**** Working data ****
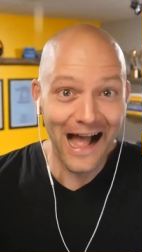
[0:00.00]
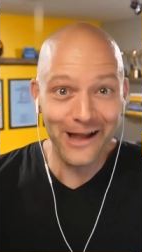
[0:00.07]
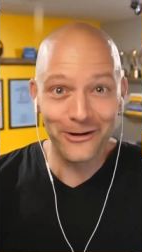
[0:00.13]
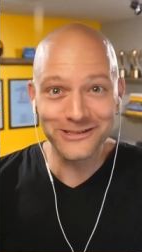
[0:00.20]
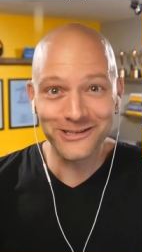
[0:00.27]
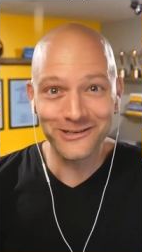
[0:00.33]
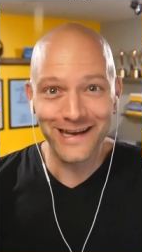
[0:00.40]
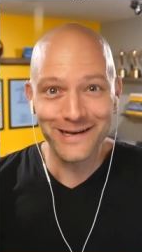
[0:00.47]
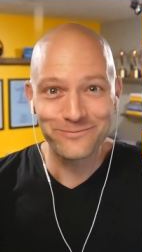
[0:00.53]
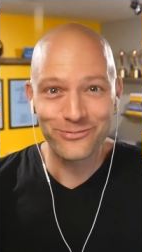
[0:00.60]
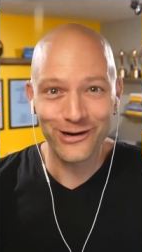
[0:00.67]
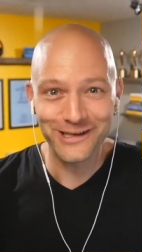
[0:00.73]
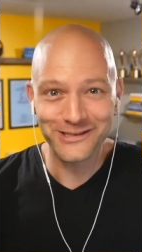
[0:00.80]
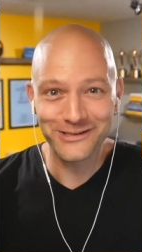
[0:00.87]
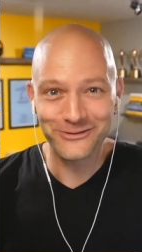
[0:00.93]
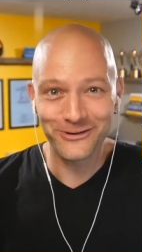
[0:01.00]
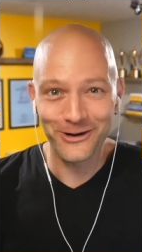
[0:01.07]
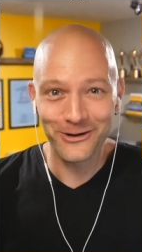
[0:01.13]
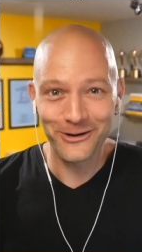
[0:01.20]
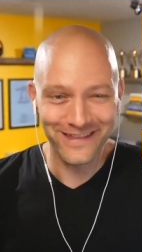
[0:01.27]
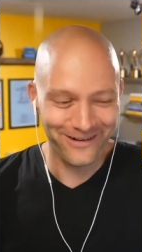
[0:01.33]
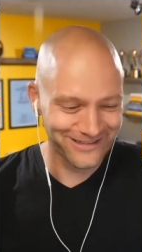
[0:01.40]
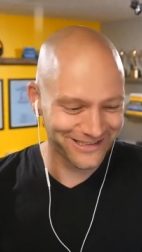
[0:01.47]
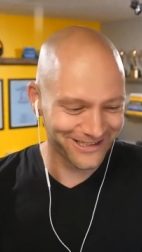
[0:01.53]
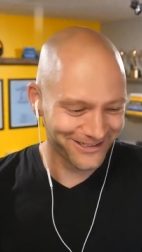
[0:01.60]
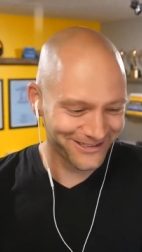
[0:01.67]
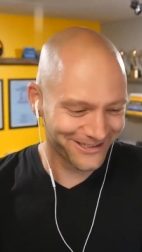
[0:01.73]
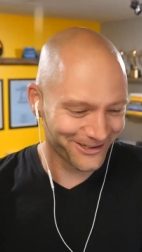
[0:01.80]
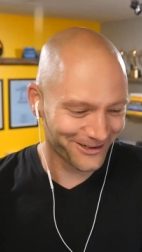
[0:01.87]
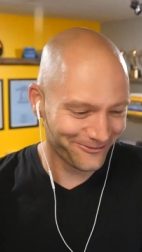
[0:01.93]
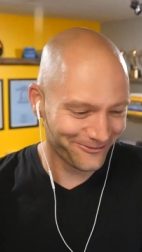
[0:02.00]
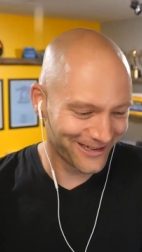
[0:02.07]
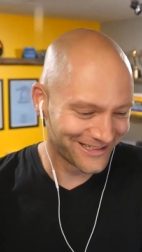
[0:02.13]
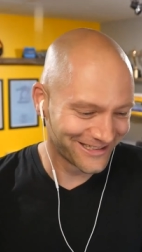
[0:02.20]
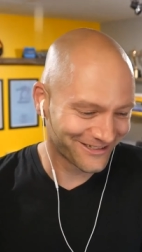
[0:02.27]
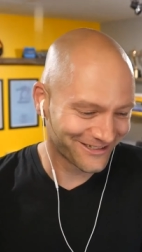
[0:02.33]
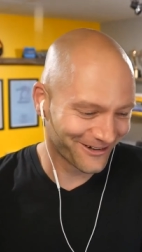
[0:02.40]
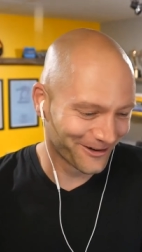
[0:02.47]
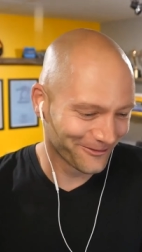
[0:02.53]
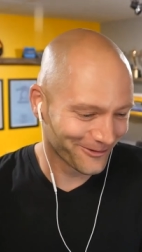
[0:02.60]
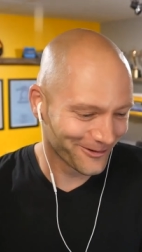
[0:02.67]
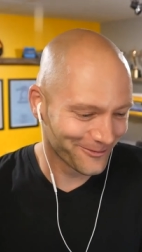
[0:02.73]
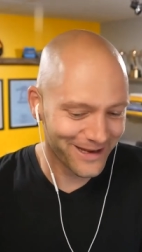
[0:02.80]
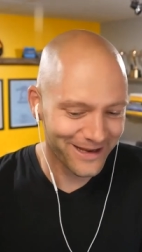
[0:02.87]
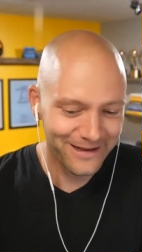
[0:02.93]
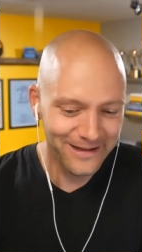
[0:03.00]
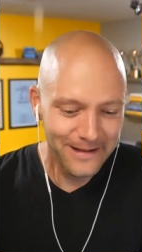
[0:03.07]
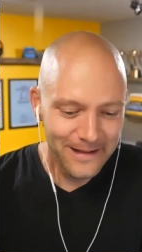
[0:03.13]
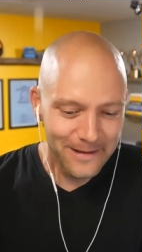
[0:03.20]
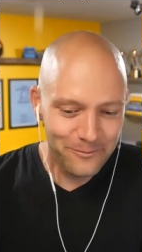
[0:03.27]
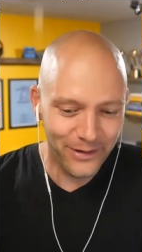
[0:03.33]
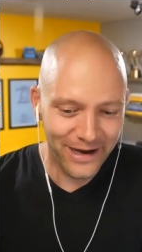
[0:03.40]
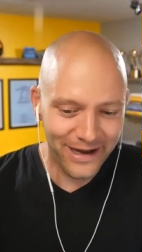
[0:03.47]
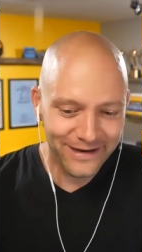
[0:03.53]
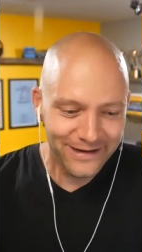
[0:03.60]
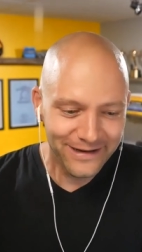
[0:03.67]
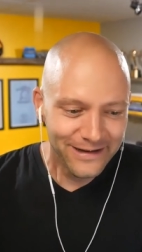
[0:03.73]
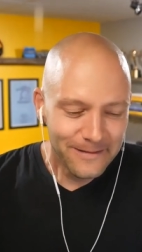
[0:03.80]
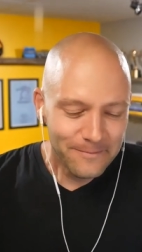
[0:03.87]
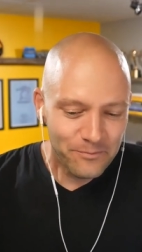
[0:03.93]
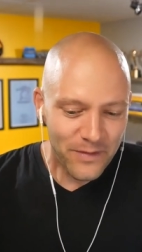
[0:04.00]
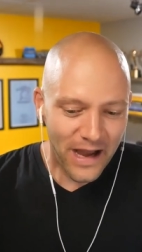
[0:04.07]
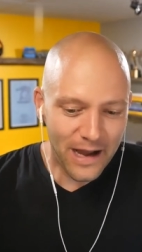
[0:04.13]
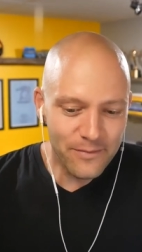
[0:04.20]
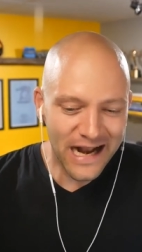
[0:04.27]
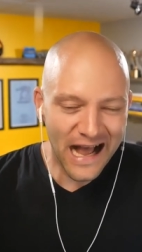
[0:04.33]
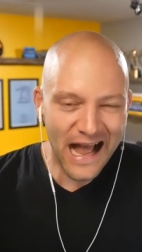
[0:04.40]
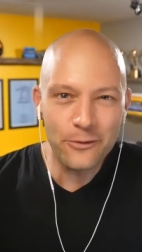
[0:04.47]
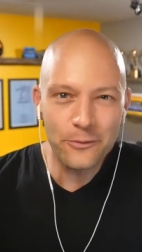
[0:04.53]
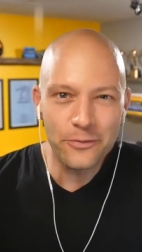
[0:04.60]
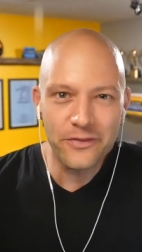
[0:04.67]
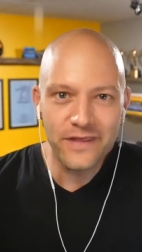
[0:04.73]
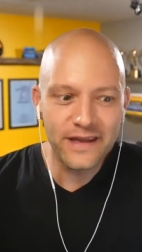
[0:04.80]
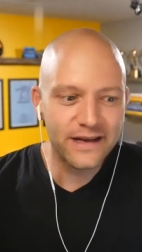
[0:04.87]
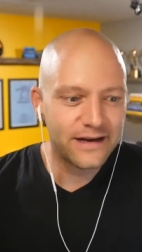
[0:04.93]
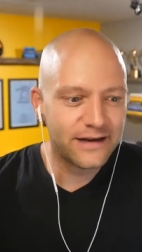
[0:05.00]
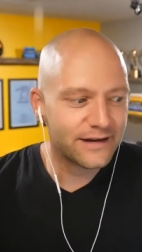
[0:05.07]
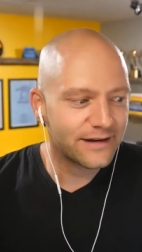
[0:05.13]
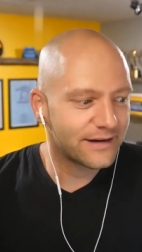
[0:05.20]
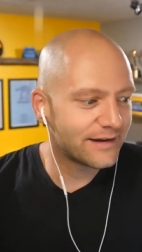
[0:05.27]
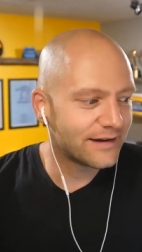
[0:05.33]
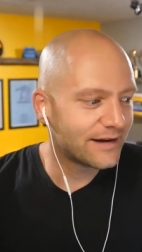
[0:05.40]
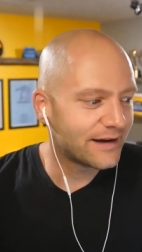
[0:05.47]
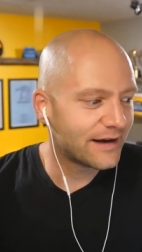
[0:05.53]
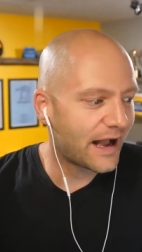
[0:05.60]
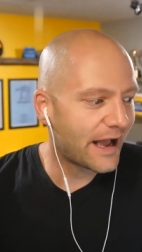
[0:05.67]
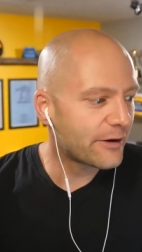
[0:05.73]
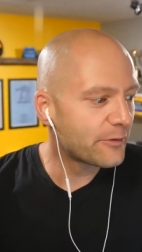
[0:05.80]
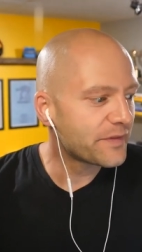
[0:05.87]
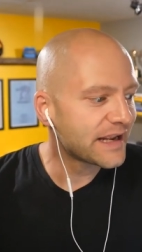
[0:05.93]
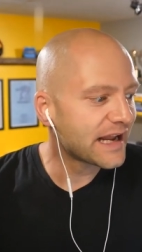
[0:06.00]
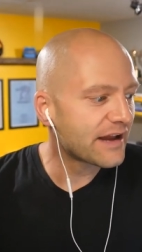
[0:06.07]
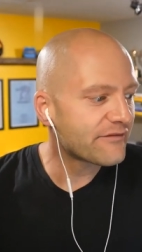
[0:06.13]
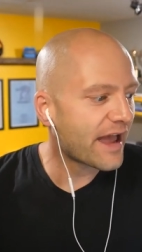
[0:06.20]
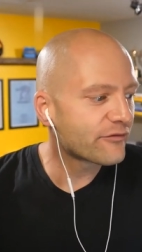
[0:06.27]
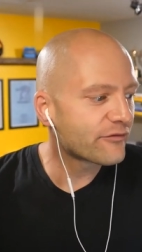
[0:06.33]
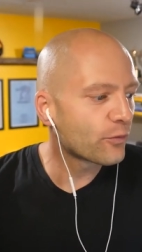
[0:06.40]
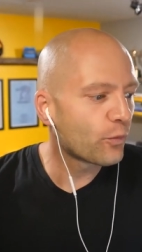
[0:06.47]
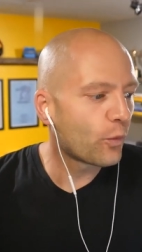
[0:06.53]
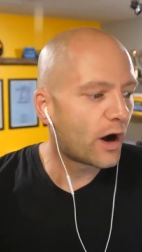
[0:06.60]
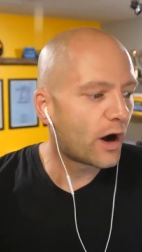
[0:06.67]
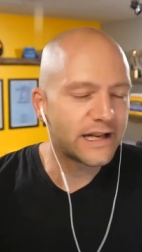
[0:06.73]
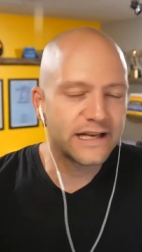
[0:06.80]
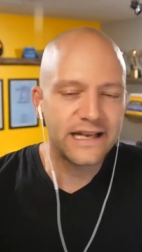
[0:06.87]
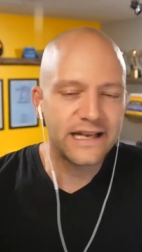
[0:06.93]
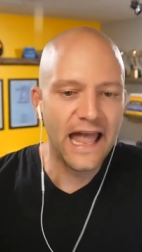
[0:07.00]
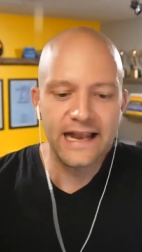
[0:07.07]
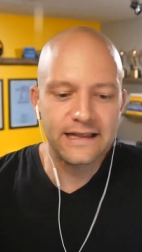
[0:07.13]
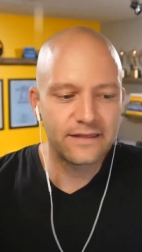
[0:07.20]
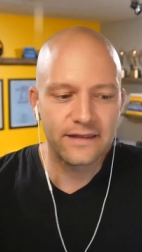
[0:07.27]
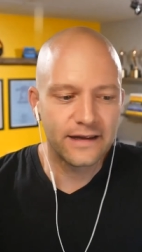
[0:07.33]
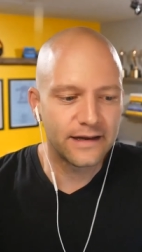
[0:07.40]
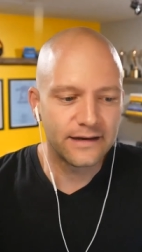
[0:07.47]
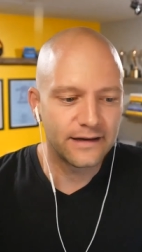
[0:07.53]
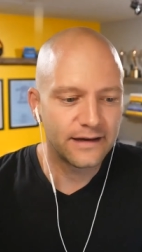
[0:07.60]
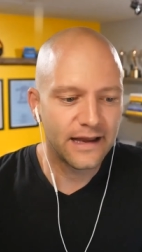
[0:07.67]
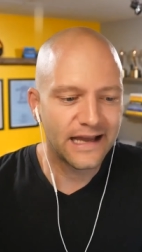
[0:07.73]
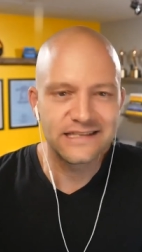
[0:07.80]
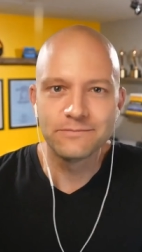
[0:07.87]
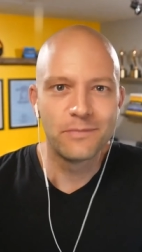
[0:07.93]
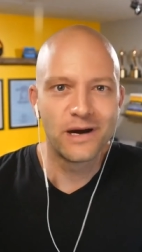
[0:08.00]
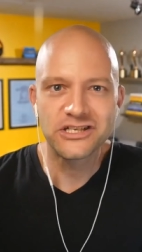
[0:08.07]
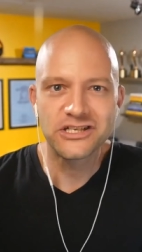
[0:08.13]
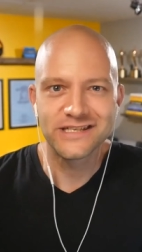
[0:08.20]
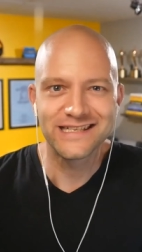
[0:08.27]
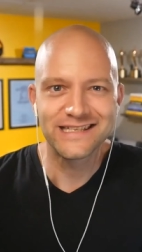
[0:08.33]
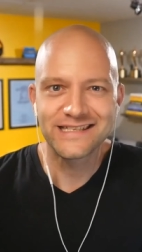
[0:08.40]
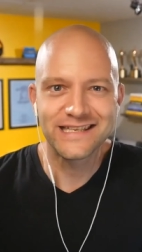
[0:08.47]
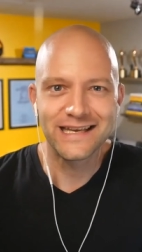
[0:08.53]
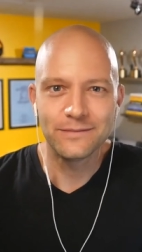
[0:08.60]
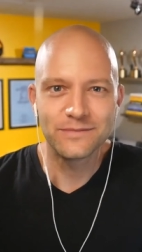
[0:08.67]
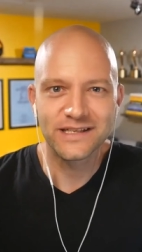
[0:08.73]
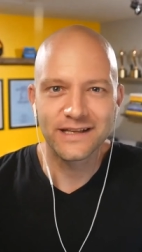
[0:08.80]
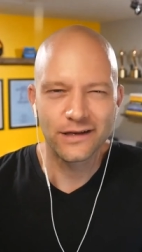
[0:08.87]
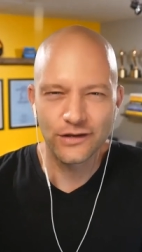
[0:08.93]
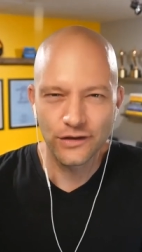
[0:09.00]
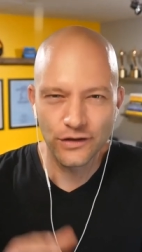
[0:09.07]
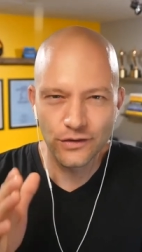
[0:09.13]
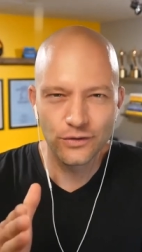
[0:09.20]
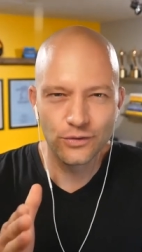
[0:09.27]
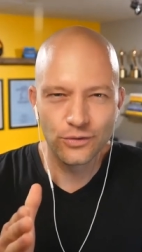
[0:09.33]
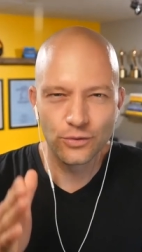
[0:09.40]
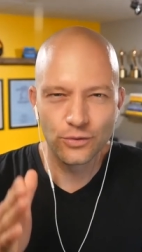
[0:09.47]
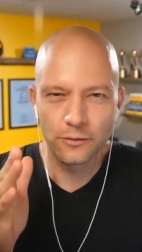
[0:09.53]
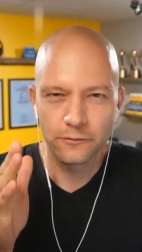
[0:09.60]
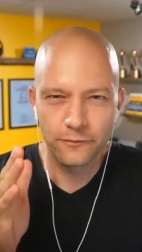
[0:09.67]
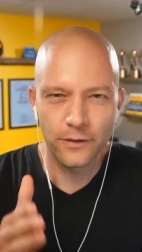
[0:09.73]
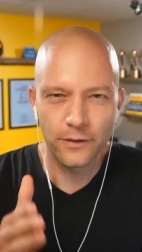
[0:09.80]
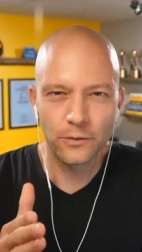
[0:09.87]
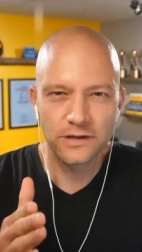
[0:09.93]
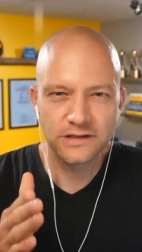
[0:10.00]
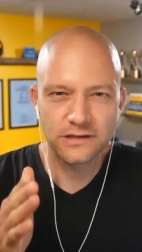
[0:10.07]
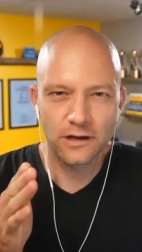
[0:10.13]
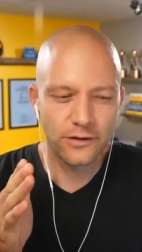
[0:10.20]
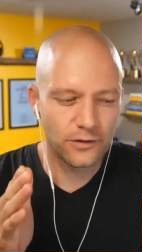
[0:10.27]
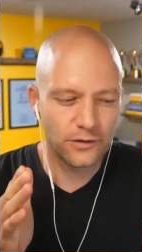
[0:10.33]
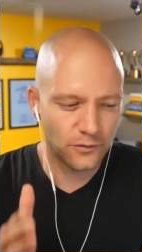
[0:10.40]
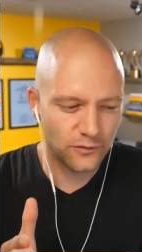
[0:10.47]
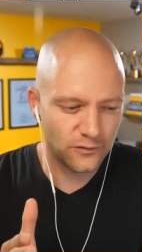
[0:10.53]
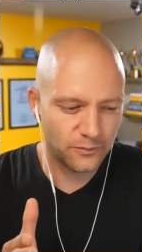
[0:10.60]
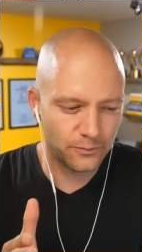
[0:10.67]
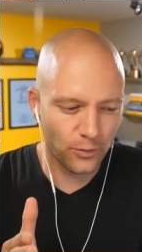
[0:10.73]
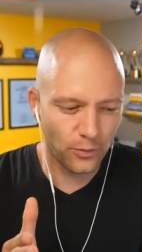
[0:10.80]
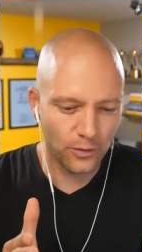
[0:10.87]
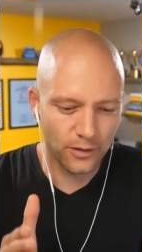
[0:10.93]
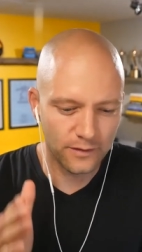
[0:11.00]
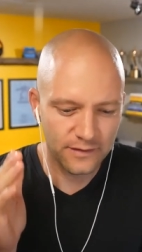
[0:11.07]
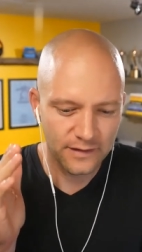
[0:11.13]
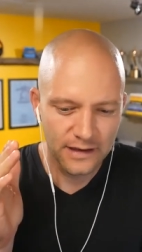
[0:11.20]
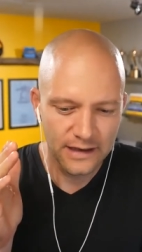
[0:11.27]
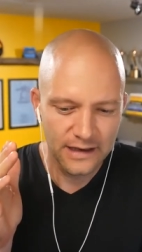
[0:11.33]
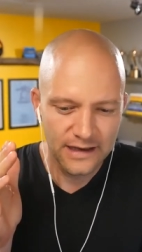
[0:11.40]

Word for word: I also like breaststroke. That was also a fun stroke for me. But I mean, I don't think I don't think I've ever wanted anything as much as it seems like you were focused on your sport.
****
Work to complete: Reproduce every entry word for word, but omit the pictures.

Exercise answer:
[0:00.00]
[0:00.07]
[0:00.13]
[0:00.20]
[0:00.27]
[0:00.33]
[0:00.40]
[0:00.47]
[0:00.53]
[0:00.60]
[0:00.67]
[0:00.73]
[0:00.80]
[0:00.87]
[0:00.93]
[0:01.00]
[0:01.07]
[0:01.13]
[0:01.20]
[0:01.27]
[0:01.33]
[0:01.40]
[0:01.47]
[0:01.53]
[0:01.60]
[0:01.67]
[0:01.73]
[0:01.80]
[0:01.87]
[0:01.93]
[0:02.00]
[0:02.07]
[0:02.13]
[0:02.20]
[0:02.27]
[0:02.33]
[0:02.40]
[0:02.47]
[0:02.53]
[0:02.60]
[0:02.67]
[0:02.73]
[0:02.80]
[0:02.87]
[0:02.93]
[0:03.00]
[0:03.07]
[0:03.13]
[0:03.20]
[0:03.27]
[0:03.33]
[0:03.40]
[0:03.47]
[0:03.53]
[0:03.60]
[0:03.67]
[0:03.73]
[0:03.80]
[0:03.87]
[0:03.93]
[0:04.00]
[0:04.07]
[0:04.13]
[0:04.20]
[0:04.27]
[0:04.33]
[0:04.40]
[0:04.47]
[0:04.53]
[0:04.60]
[0:04.67]
[0:04.73]
[0:04.80]
[0:04.87]
[0:04.93]
[0:05.00]
[0:05.07]
[0:05.13]
[0:05.20]
[0:05.27]
[0:05.33]
[0:05.40]
[0:05.47]
[0:05.53]
[0:05.60]
[0:05.67]
[0:05.73]
[0:05.80]
[0:05.87]
[0:05.93]
[0:06.00]
[0:06.07]
[0:06.13]
[0:06.20]
[0:06.27]
[0:06.33]
[0:06.40]
[0:06.47]
[0:06.53]
[0:06.60]
[0:06.67]
[0:06.73]
[0:06.80]
[0:06.87]
[0:06.93]
[0:07.00]
[0:07.07]
[0:07.13]
[0:07.20]
[0:07.27]
[0:07.33]
[0:07.40]
[0:07.47]
[0:07.53]
[0:07.60]
[0:07.67]
[0:07.73]
[0:07.80]
[0:07.87]
[0:07.93]
[0:08.00]
[0:08.07]
[0:08.13]
[0:08.20]
[0:08.27]
[0:08.33]
[0:08.40]
[0:08.47]
[0:08.53]
[0:08.60]
[0:08.67]
[0:08.73]
[0:08.80]
[0:08.87]
[0:08.93]
[0:09.00]
[0:09.07]
[0:09.13]
[0:09.20]
[0:09.27]
[0:09.33]
[0:09.40]
[0:09.47]
[0:09.53]
[0:09.60]
[0:09.67]
[0:09.73]
[0:09.80]
[0:09.87]
[0:09.93]
[0:10.00]
[0:10.07]
[0:10.13]
[0:10.20]
[0:10.27]
[0:10.33]
[0:10.40]
[0:10.47]
[0:10.53]
[0:10.60]
[0:10.67]
[0:10.73]
[0:10.80]
[0:10.87]
[0:10.93]
[0:11.00]
[0:11.07]
[0:11.13]
[0:11.20]
[0:11.27]
[0:11.33]
[0:11.40]

Word for word: I also like breaststroke. That was also a fun stroke for me. But I mean, I don't think I don't think I've ever wanted anything as much as it seems like you were focused on your sport.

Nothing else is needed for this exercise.